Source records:

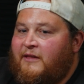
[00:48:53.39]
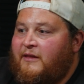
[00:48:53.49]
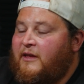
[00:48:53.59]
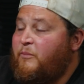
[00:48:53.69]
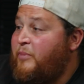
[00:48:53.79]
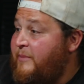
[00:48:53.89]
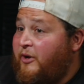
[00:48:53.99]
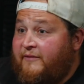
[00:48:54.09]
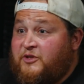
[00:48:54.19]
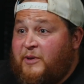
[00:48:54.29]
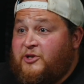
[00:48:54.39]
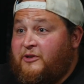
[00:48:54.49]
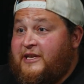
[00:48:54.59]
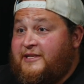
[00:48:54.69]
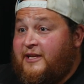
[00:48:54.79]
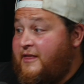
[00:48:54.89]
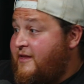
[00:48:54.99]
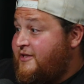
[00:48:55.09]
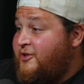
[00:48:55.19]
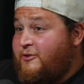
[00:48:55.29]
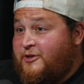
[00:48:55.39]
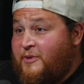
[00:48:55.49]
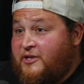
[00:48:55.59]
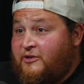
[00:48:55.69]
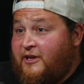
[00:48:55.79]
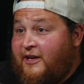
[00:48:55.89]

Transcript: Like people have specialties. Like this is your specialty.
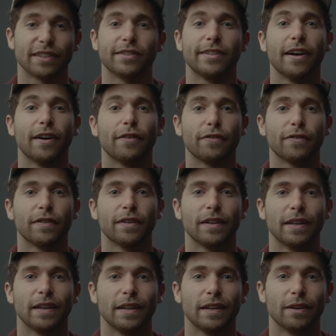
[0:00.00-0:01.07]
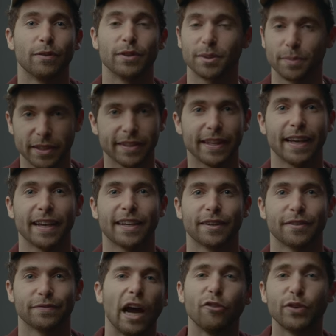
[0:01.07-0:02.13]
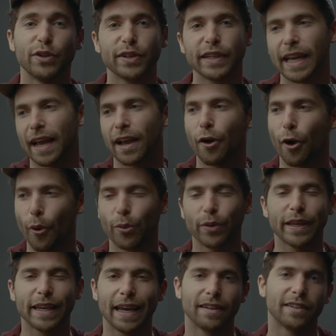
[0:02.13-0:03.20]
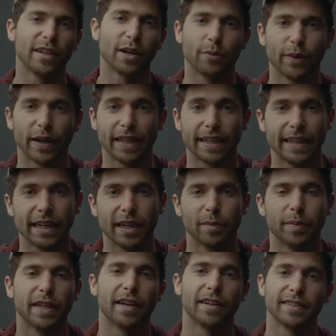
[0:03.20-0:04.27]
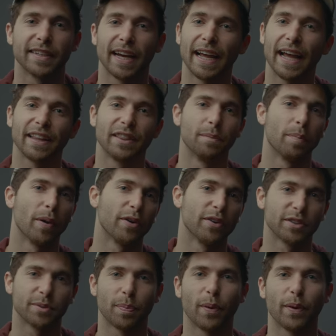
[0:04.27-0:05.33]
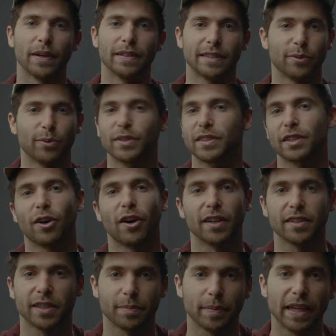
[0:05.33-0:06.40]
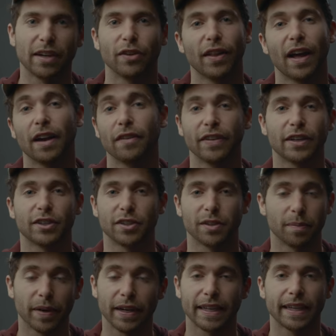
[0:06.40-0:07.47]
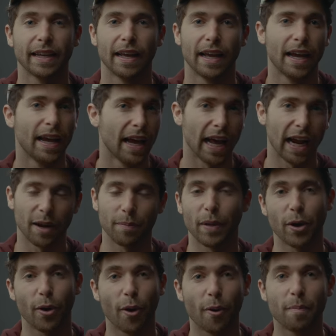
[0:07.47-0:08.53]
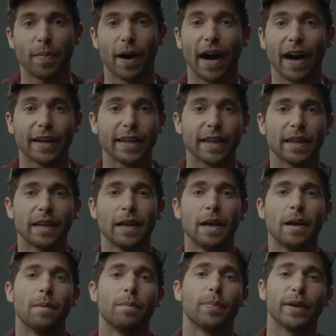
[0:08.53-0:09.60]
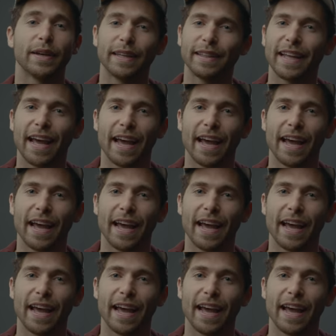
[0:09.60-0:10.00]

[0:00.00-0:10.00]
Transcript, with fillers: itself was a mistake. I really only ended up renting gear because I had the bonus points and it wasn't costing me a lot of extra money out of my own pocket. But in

# [WHAT YOU ARE ASKED TO DO]
Only the pictures may be dropped; print every record exactly as given.

# [EXERCISE OUTPUT]
[00:48:53.39]
[00:48:53.49]
[00:48:53.59]
[00:48:53.69]
[00:48:53.79]
[00:48:53.89]
[00:48:53.99]
[00:48:54.09]
[00:48:54.19]
[00:48:54.29]
[00:48:54.39]
[00:48:54.49]
[00:48:54.59]
[00:48:54.69]
[00:48:54.79]
[00:48:54.89]
[00:48:54.99]
[00:48:55.09]
[00:48:55.19]
[00:48:55.29]
[00:48:55.39]
[00:48:55.49]
[00:48:55.59]
[00:48:55.69]
[00:48:55.79]
[00:48:55.89]

Transcript: Like people have specialties. Like this is your specialty.
[0:00.00-0:01.07]
[0:01.07-0:02.13]
[0:02.13-0:03.20]
[0:03.20-0:04.27]
[0:04.27-0:05.33]
[0:05.33-0:06.40]
[0:06.40-0:07.47]
[0:07.47-0:08.53]
[0:08.53-0:09.60]
[0:09.60-0:10.00]

[0:00.00-0:10.00]
Transcript, with fillers: itself was a mistake. I really only ended up renting gear because I had the bonus points and it wasn't costing me a lot of extra money out of my own pocket. But in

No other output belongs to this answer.